Carl Schneider, vice president of Schneider Insurance in Mobile, Alabama.

“Because we only had two counties, it was very easy for us to work with the mayors, the city councils, the state House and Senate, and to pass laws,” Schneider says.

To increase the attractiveness of the program to property owners, legislation was passed to require carriers to offer a mitigation discount, Schneider says. Carriers can increase or decrease the discounts they offer based on their individual actuarial findings.

“We said to the insurance companies, ‘If a consumer reaches these standards, you need to give them a discount. These are the discounts we think you need to give. If you agree, use our discounts. If you disagree, come in with higher or lower—but back it up with actuarial science,’” Schneider recalls.

Additionally, the program gives out “roughly 1,600 grants a year and over $20 million a year to help consumers retrofit their homes to the FORTIFIED standard,” Schneider says.

How does Alabama pay for that? It’s funded by insurance agents, Schneider says. “Alabama’s licensing fee was very low. We increased it and used that increase in our licensing fee to fund the state fraud unit and mitigation program.”

“It’s insurance people reinvesting in protecting their community.
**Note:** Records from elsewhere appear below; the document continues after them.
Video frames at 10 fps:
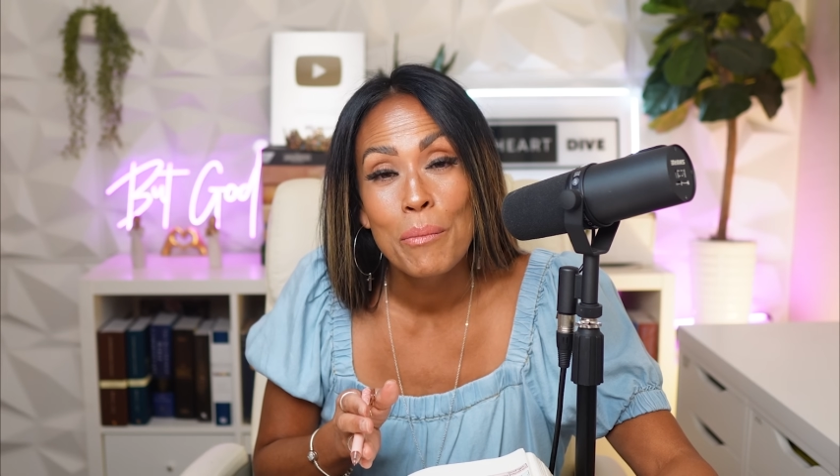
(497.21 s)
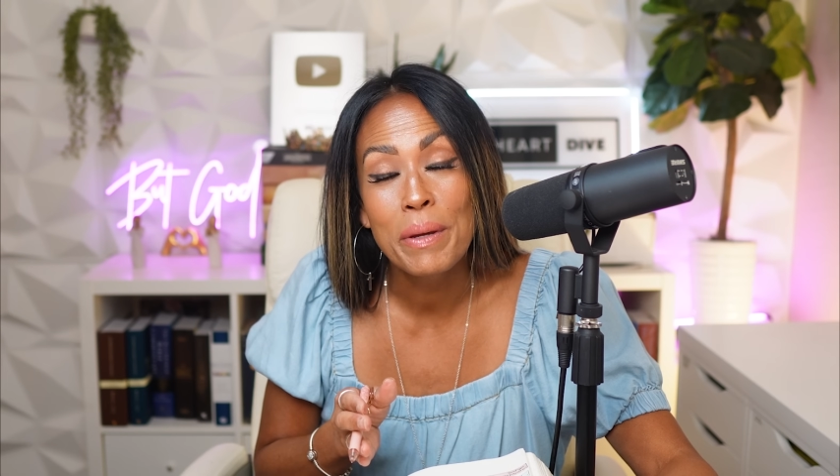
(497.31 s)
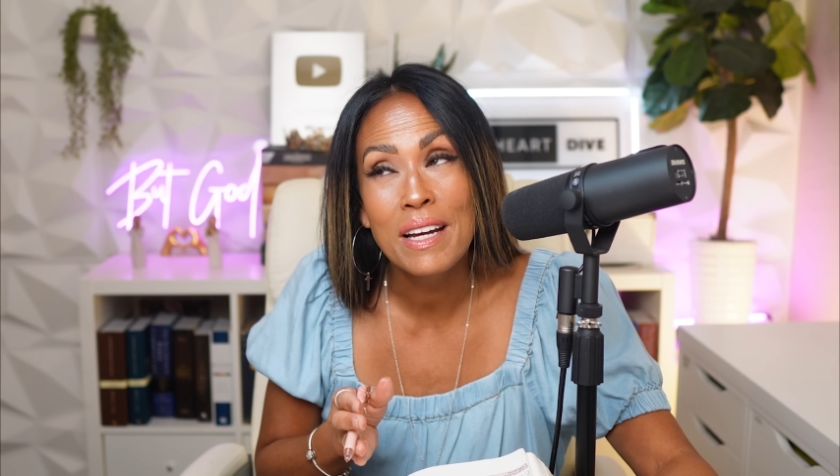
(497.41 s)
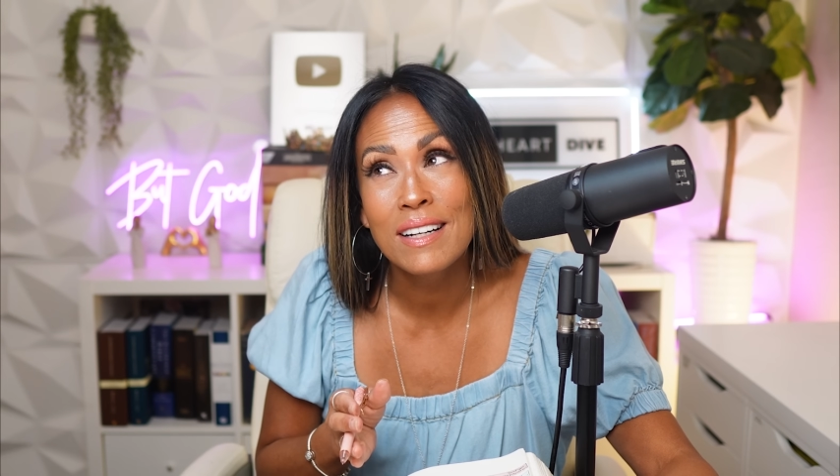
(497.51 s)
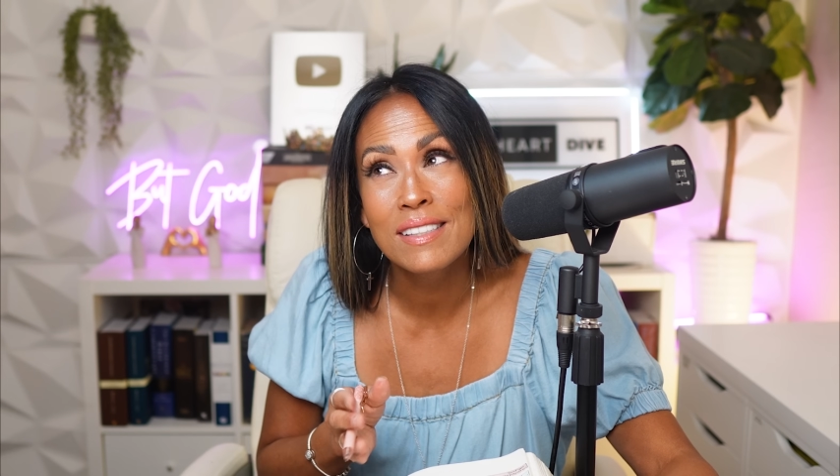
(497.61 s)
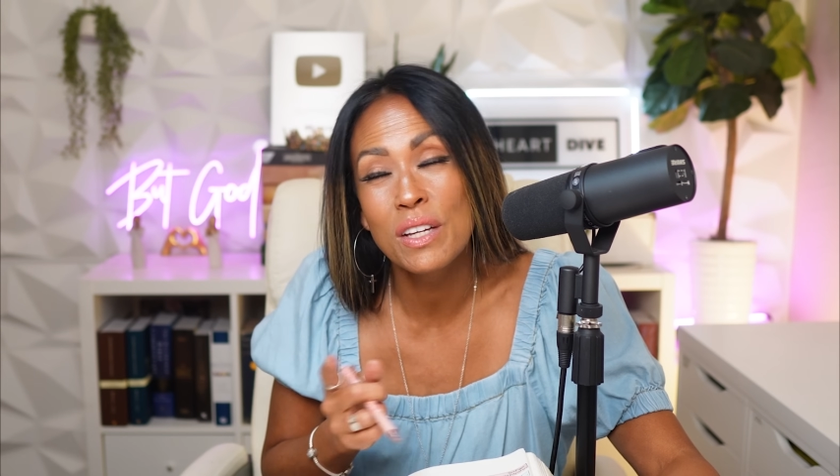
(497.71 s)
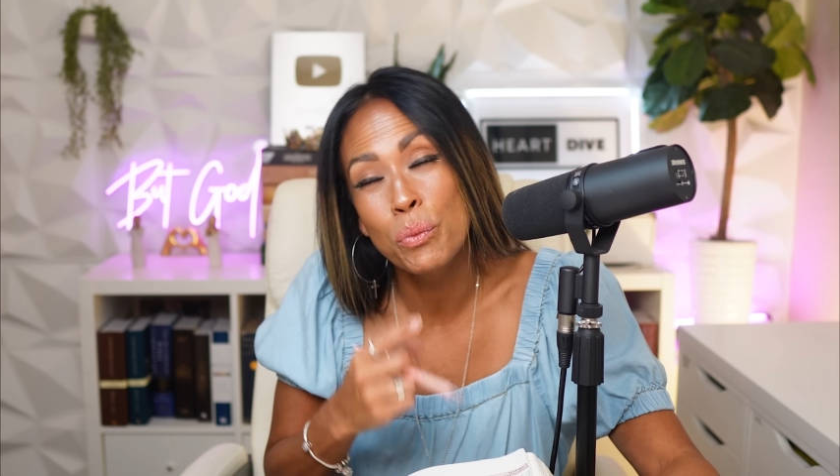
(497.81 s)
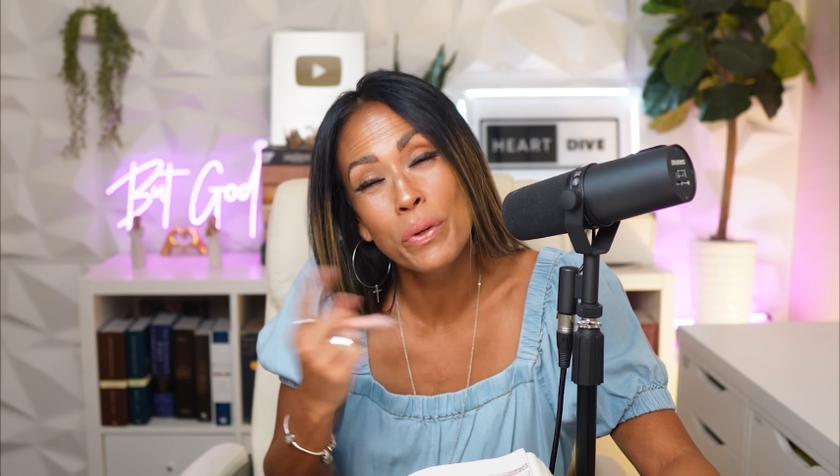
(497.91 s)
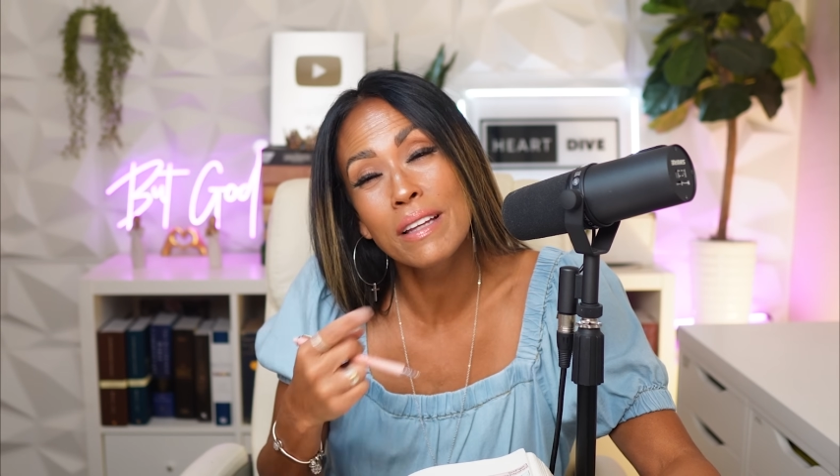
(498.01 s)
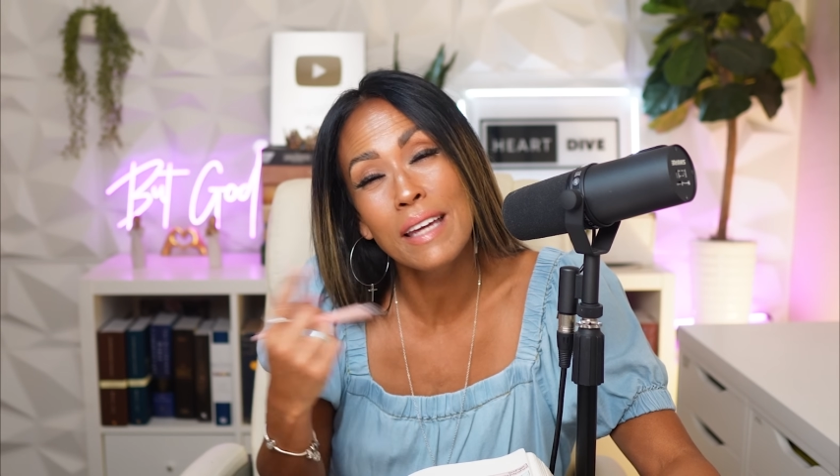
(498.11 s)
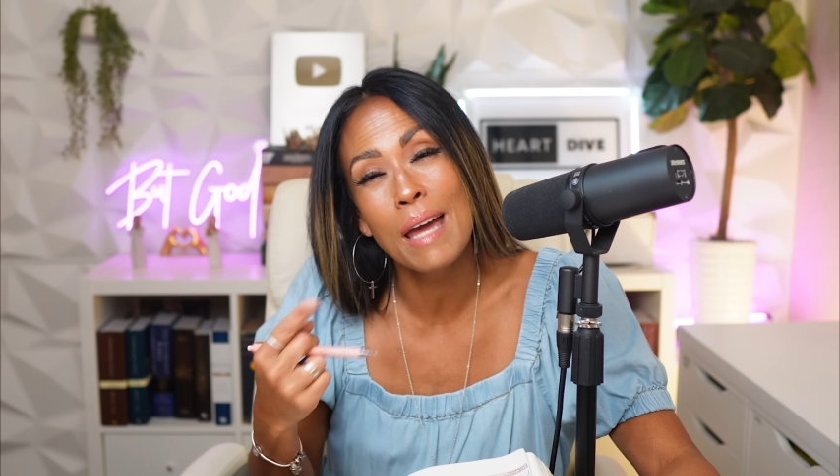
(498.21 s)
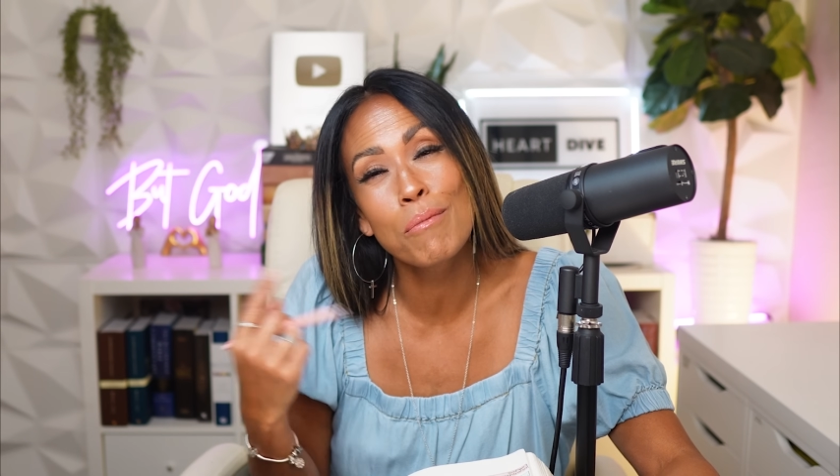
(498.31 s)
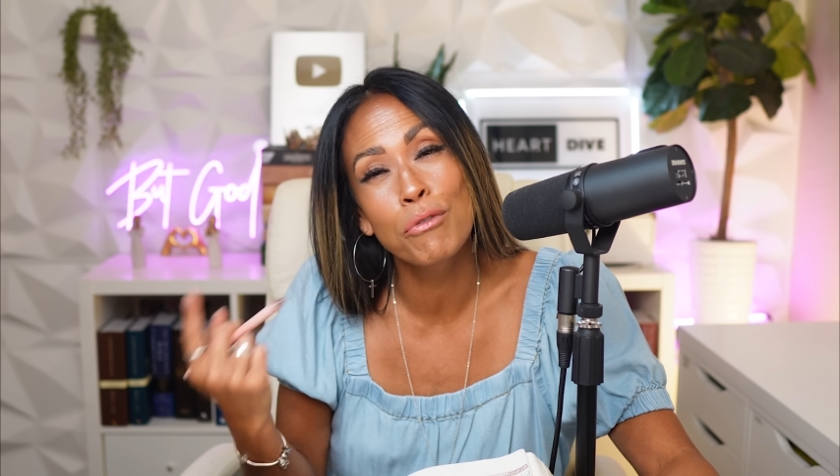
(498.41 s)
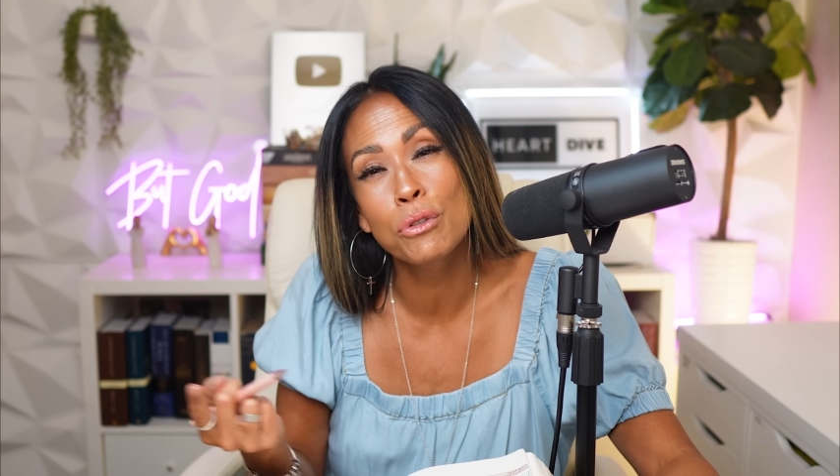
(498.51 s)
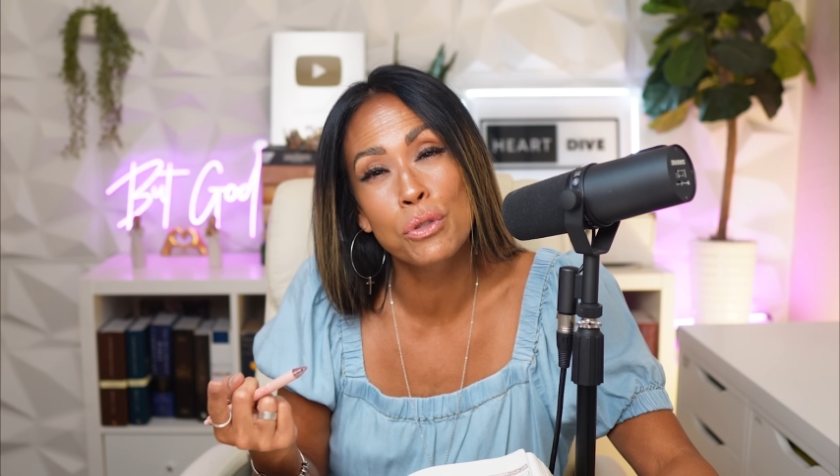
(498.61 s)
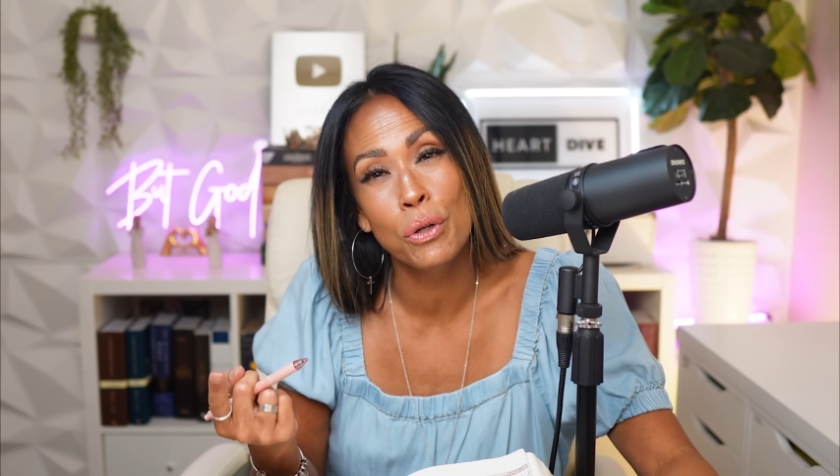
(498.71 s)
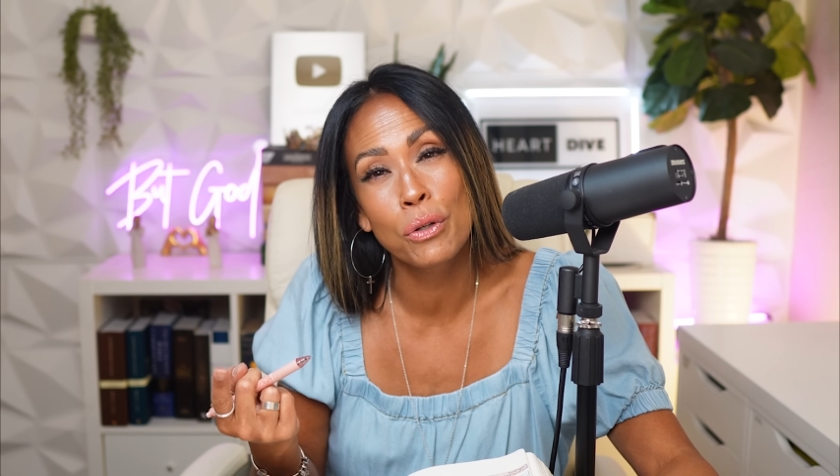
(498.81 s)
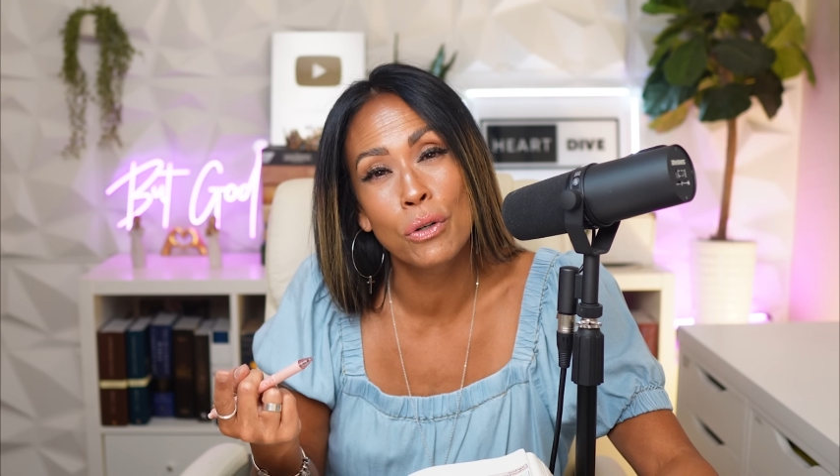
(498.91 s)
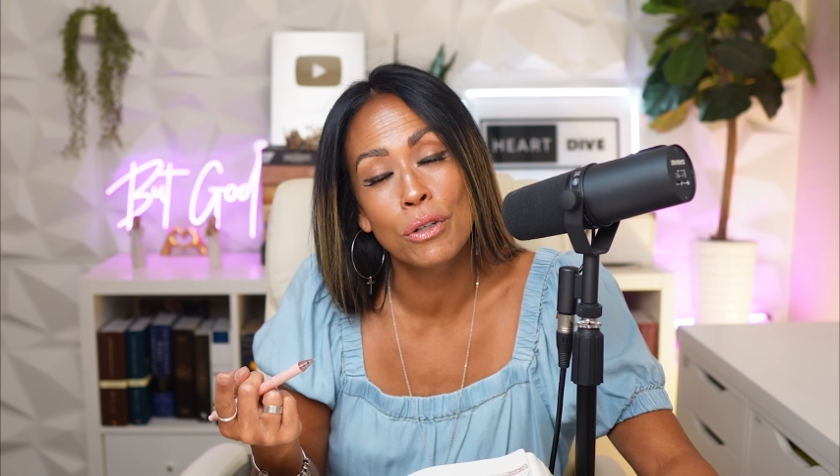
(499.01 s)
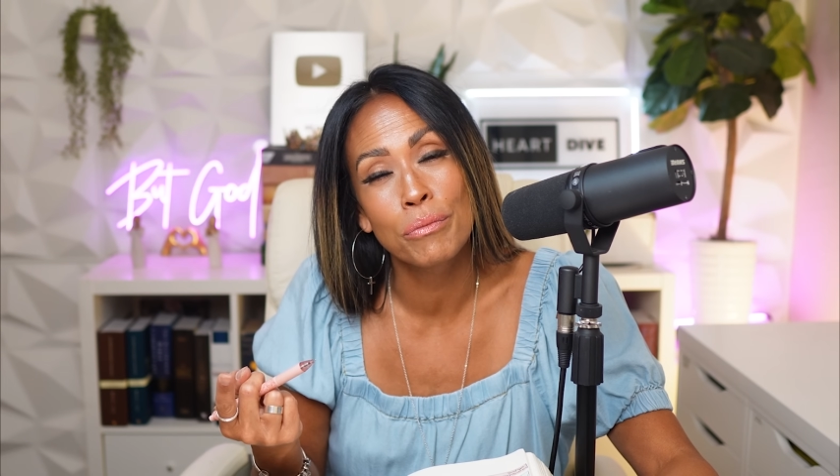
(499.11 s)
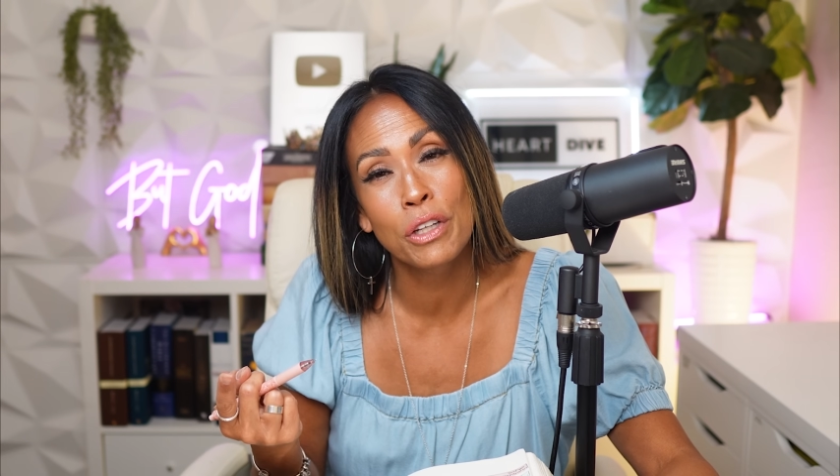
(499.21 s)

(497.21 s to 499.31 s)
because it really came full circle.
We self-imposed a fee tax on our industry to pay for it,” Schneider says. “That’s our roadmap to resiliency.”

Today, Alabama is the state with the most FORTIFIED houses in the country, at more than 51,000. Over 40,000 are in Baldwin and Mobile counties. And it’s paying off, according to a study from the University of Alabama’s Center for Risk and Insurance Research. The study explored the impacts of Hurricane Sally, which made landfall at Gulf Shores, Alabama, as a Category 2 storm in September 2020.

The study found FORTIFIED homes suffered significantly less damage and required fewer insurance claims than homes built through standard construction methods. The claim severity of FORTIFIED homes decreased by 15%, loss frequency decreased by at least 55% and as much as 74%, the loss ratio decreased between 51%-72%, and the system reduced deductibles paid by policyholders by more than 60%.

“This is what happens when the entire community agrees to build to a higher standard,” Schneider says. “If Alabama can do it on the coast with no resources, any state can. We did it with no federal money, no state money, hard work, bottom up, from the community up.”

“We got consensus and a little bit of legislation and look at where we are now,” he adds. “We lead the nation in football—and now FORTIFIED.”

How can the independent agency channel guide their communities toward sustainable property risk management? “That’s the million-dollar question,” McCarron says. “But independent agents are uniquely positioned because we are so community-oriented.”

Fortunately, there is no shortage of opportunities for independent agents to shape catastrophe mitigation.

“Every community in Colorado has a fire department involved in wildfire mitigation,” Bernier says. “Collaborate with them, so then you can talk to carriers and say, ‘Hey, this is what our community’s doing.’”

“Get involved,” Schneider agrees, listing several ways he’s personally getting involved just within the next few days following the interview as hurricane season ramps up. He’ll attend a Claims Adjusters Association monthly meeting, attend every code meeting on the coast along with other agents, and meet with the mayor of Dauphin Island, at the mouth of Mobile Bay, and other regional stakeholders to plan for hurricane season.

On a regulatory level, “being a part of the legislative process is wildly important as an independent agent, because it does impact our daily work,” Bernier says.

“Our country needs significant investment in resilient infrastructure—including water storage and distribution systems, the electricity grid, transportation—all to lessen the strain on emergency response and ensure essential services can continue to function after a disaster,” Aumann says. “Agents can serve as an additional voice for the adoption of stronger building codes and land use policies to help preserve insurance affordability and availability in the long term.”

AnneMarie McPherson Spears is IA news editor.